Need some help from our resident shutter bugs.
We have a consignment of fine art pieces, African masks, figures, etc. So I need to upgrade to fine art level photography for the website and internet bidding. OK, not $10,000 per piece quality, but still nice pieces.
We normally shoot the smaller collectibles and such in a photo box, your basic diffuser. We've always needed better lighting so now's a good time but the diffuser works OK for most of what we shoot. These pieces we're shooting on a black background which is really sharp on these more natural pieces.
The problem is the glare on pieces that have a shine to them. Totally messes up the color of course, all you get is a picture of light reflecting so you loose the wood/dark tones.

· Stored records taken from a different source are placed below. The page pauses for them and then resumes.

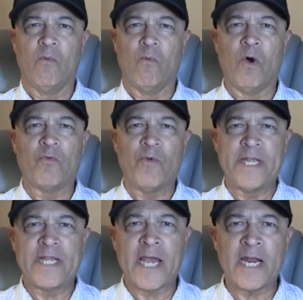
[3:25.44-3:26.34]
what we
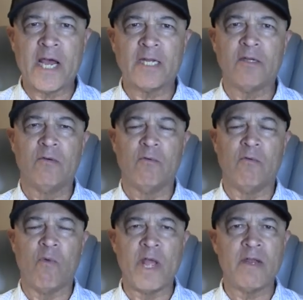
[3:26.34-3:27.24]
cannot
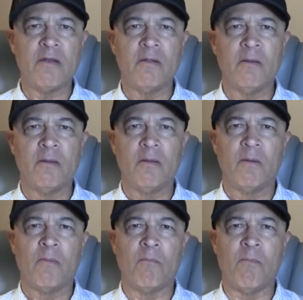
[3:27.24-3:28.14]
win
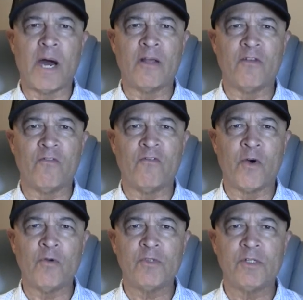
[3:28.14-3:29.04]
by the
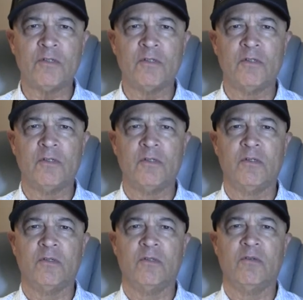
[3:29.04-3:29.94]
vote,
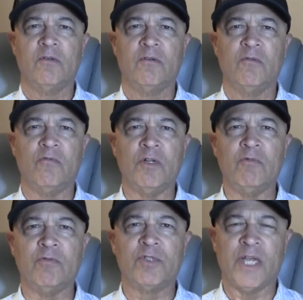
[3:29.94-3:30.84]
we
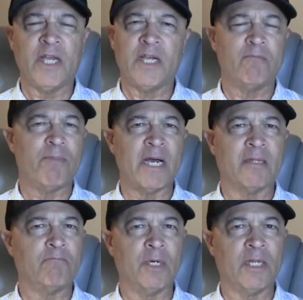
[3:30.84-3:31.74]
will take by
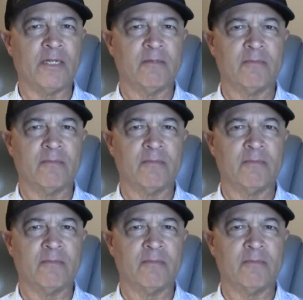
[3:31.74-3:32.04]
the bullet.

I'm assuming this is a function of lighting. The camera we use scans barcodes to keep images organized so changing camera is the absolutely last thing I want to do. I can change everything else. The picture quality is plenty good for internet viewing even zoomed, but I'm losing the tones as the glare creates lighting hot spots that change the color tones or just show reflected light.
So what's the best setup for shooting this kind of art? Specifically I'm wondering
-- Fluorescent, Halogen, what kind of lights
-- Distance of diffuser from subject. the box we use is maybe 3x3 for art that's maybe 6"x12" high.
-- distance of lights to diffuser.
-- Camera settings I can tweak.
-- anything else anyone can suggest.
I have no expectation of doing true professional level work here. This is about the buyer knowing what they're buying, which in the case of art of course means knowing the coloration.
In this image you can see the problem. The lips on the mask are in fact blue, the face white, but the forehead is the same dark brown/black you see along the bottom edge of the mask. it turns out this washed out bluish tone.
Thanks guys. I'm grateful for any insight from our photo braintrust.